Niantic Spatial has launched USDZ export for its Scaniverse app, enabling robotics developers to convert real-world environments into simulation-ready digital twins for use with Nvidia Isaac Sim.
The new capability is designed to help address the long-standing “sim-to-real” gap in robotics, where systems trained in synthetic environments often struggle when deployed in complex, real-world settings.
Using Scaniverse, developers can now capture a real environment with a 360-degree camera and generate a USDZ file that combines a Gaussian splat with an automatically generated, aligned mesh. The resulting model can be imported directly into NVIDIA Isaac Sim for robot training and testing.
The company says the workflow provides a simpler and lower-cost alternative to traditional RGB-LiDAR mapping systems, which can cost tens of thousands of dollars. In contrast, a 360-degree camera priced at around $500 can capture an entire street or large indoor space in a single five-minute scan.

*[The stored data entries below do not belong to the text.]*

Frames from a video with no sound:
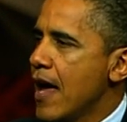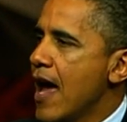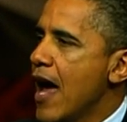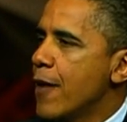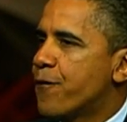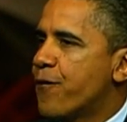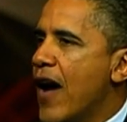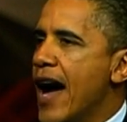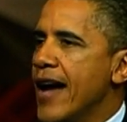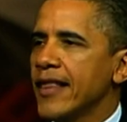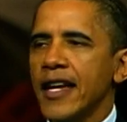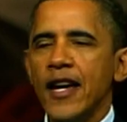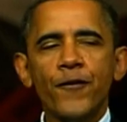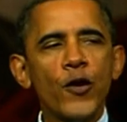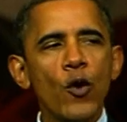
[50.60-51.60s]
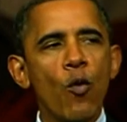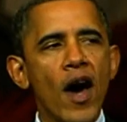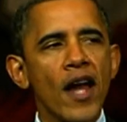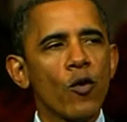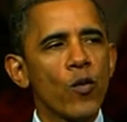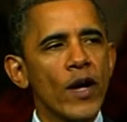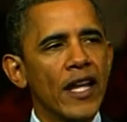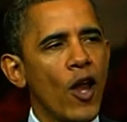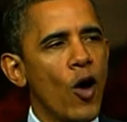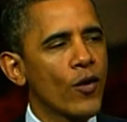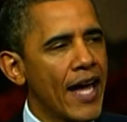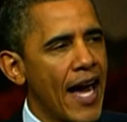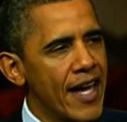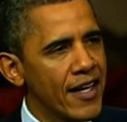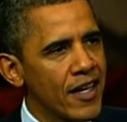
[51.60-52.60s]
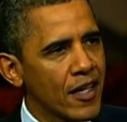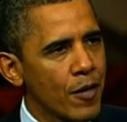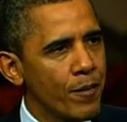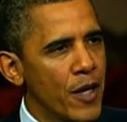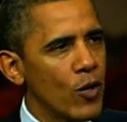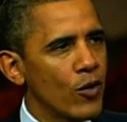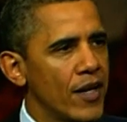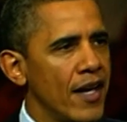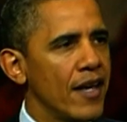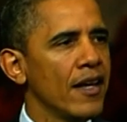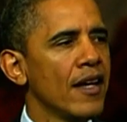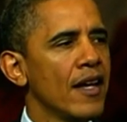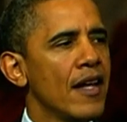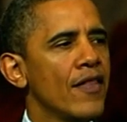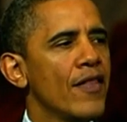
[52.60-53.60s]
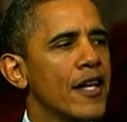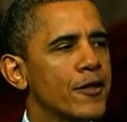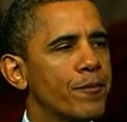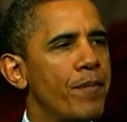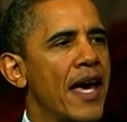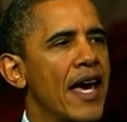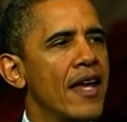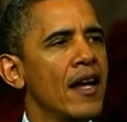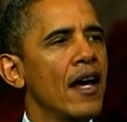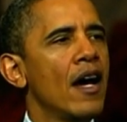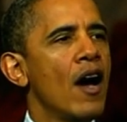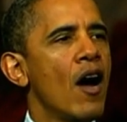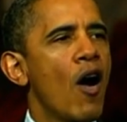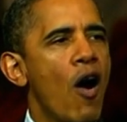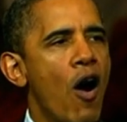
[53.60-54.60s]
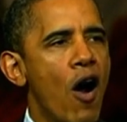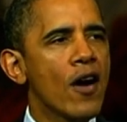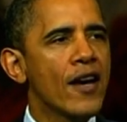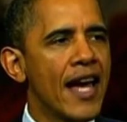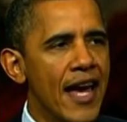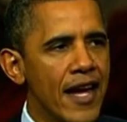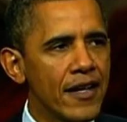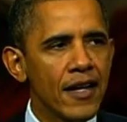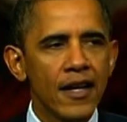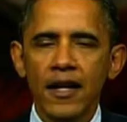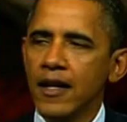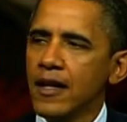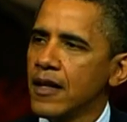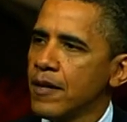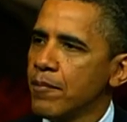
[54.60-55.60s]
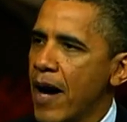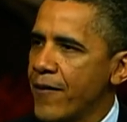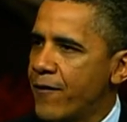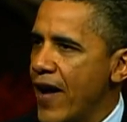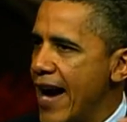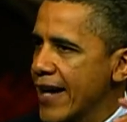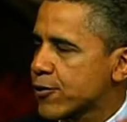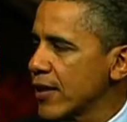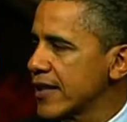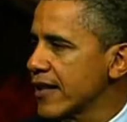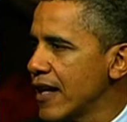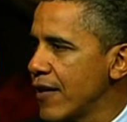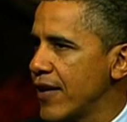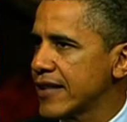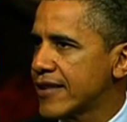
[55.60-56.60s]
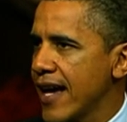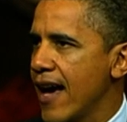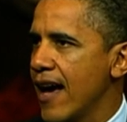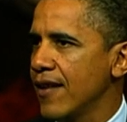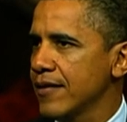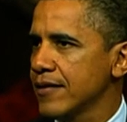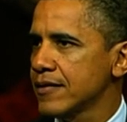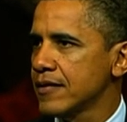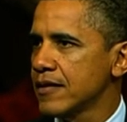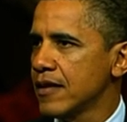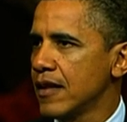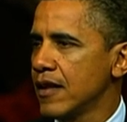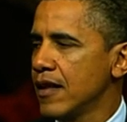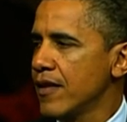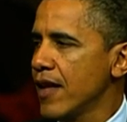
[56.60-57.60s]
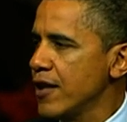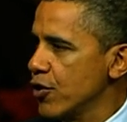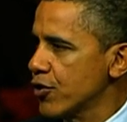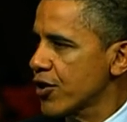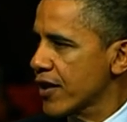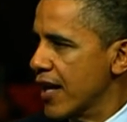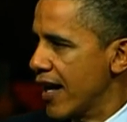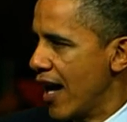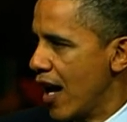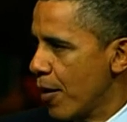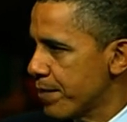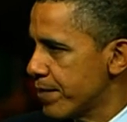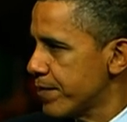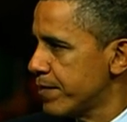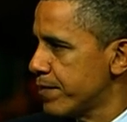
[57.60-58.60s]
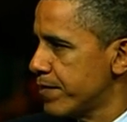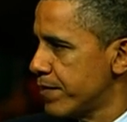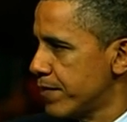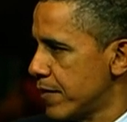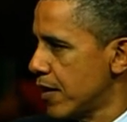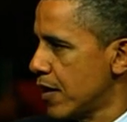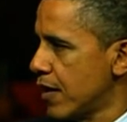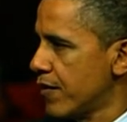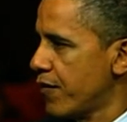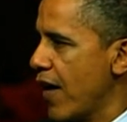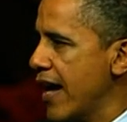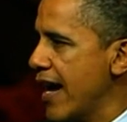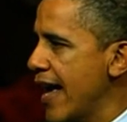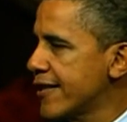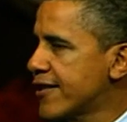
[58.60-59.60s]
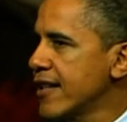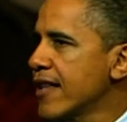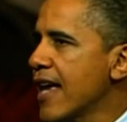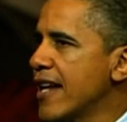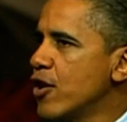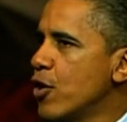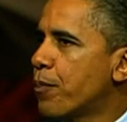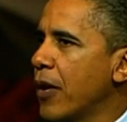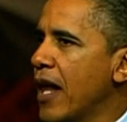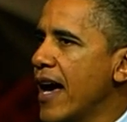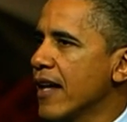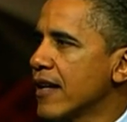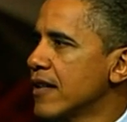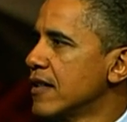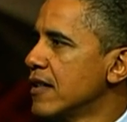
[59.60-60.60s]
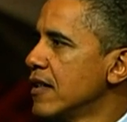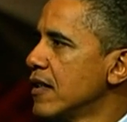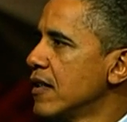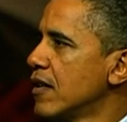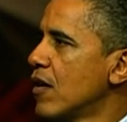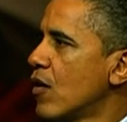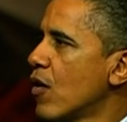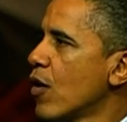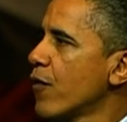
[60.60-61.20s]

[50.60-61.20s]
And finally, if you want to relocate in a community that's been hard hit by factories leaving town, then you should get help financing that new plant, or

Niantic Spatial says the feature builds on its existing depth model, which produces smoother and more accurate meshes by deriving geometry directly from Gaussian splats rather than relying on standalone geometry scans.

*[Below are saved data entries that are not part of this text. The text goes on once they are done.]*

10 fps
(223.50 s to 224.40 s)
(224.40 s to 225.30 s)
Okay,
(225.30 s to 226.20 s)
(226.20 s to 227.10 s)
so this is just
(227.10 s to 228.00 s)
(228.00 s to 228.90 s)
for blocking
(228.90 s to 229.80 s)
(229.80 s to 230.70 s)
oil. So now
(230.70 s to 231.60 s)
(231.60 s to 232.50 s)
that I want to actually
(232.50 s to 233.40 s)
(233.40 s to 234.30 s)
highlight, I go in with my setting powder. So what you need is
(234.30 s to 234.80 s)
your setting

The company says this approach allows both the visual and physical representations of an environment to be created from a single capture, reducing alignment errors between rendered imagery and collision geometry.
According to Niantic Spatial, this creates more realistic training environments for vision-based robot policies, allowing robots to learn from the lighting, textures, clutter, and surface characteristics of the actual locations in which they will eventually operate.

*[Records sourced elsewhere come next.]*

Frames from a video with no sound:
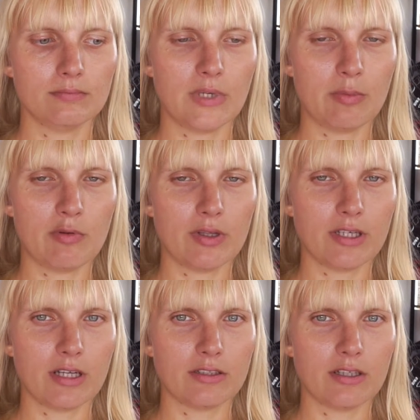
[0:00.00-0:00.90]
maybe one
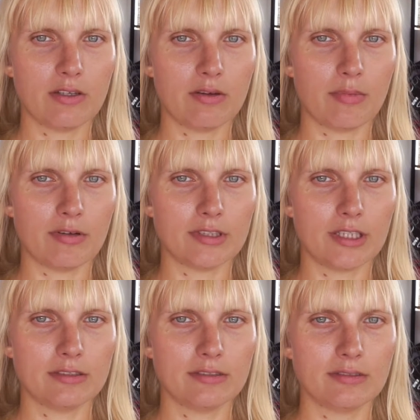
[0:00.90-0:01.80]
day I'll tell you about
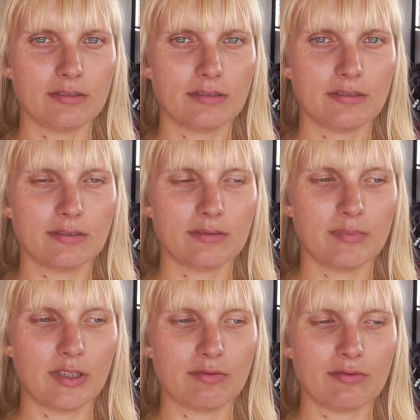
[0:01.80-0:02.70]
that,
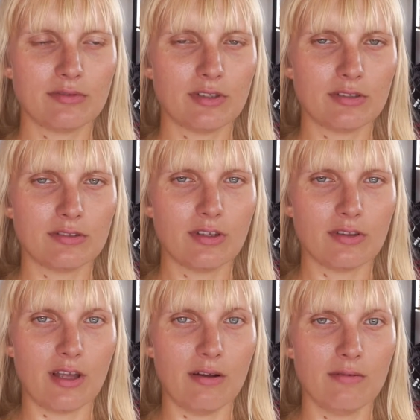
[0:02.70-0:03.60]
but not
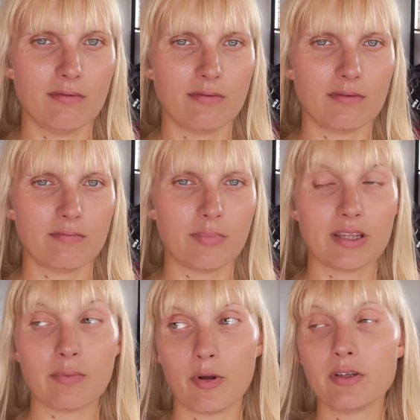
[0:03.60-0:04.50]
now.
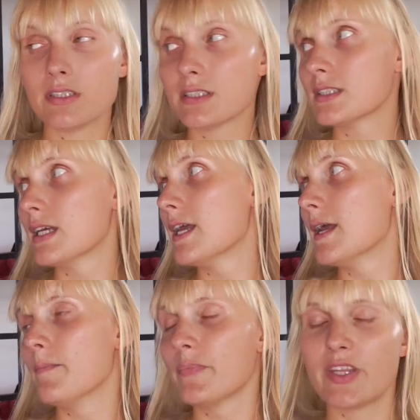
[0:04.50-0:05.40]
But the point is
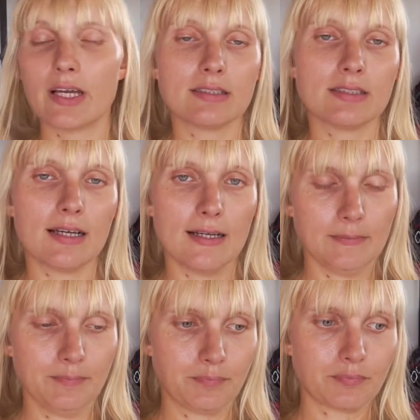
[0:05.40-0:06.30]
that
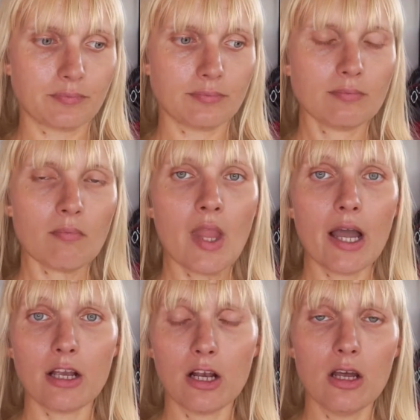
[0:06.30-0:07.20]

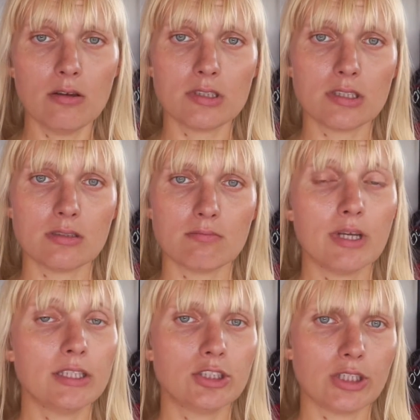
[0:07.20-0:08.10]
I closed
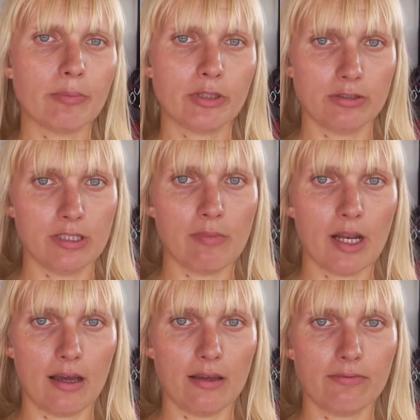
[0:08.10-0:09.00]
many chapters in my
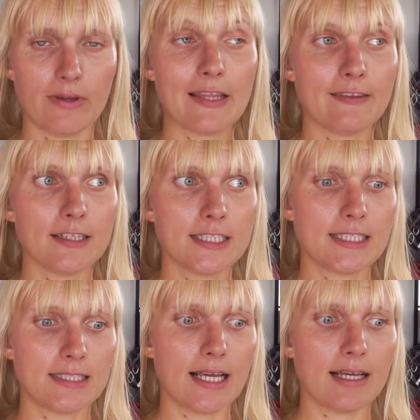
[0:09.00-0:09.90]
life, and I
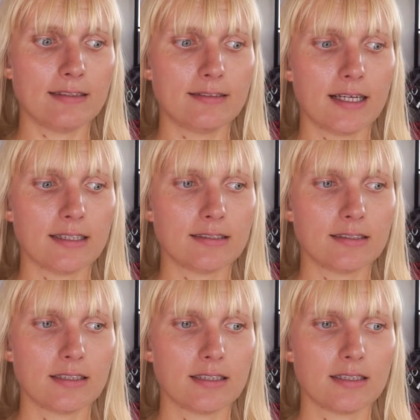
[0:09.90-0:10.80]
said that
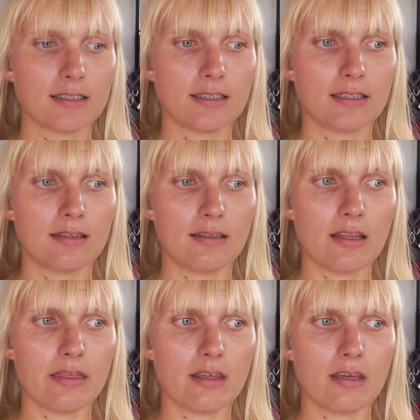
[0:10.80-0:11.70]

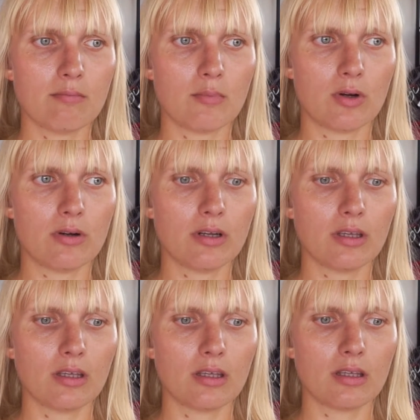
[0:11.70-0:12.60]
nothing more
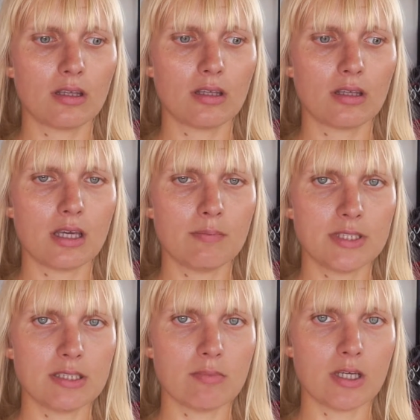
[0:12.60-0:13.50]

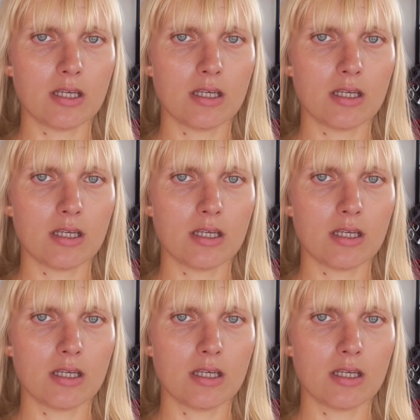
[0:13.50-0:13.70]
keeps me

Rather than training exclusively in generic simulated environments, developers can capture a customer’s warehouse, factory, or other operating environment before deployment, generate a simulation-ready digital twin, train robot policies within that model, and then deploy robots that have already been trained using a representation of their destination.
The company says the approach could improve deployment times while supporting ongoing policy refinement after robots are in service through persistent, high-fidelity digital twins.
The USDZ export capability is available now in Scaniverse and is designed for use with Nvidia Isaac Sim as part of Niantic Spatial’s broader effort to develop real-world foundation models for physical AI.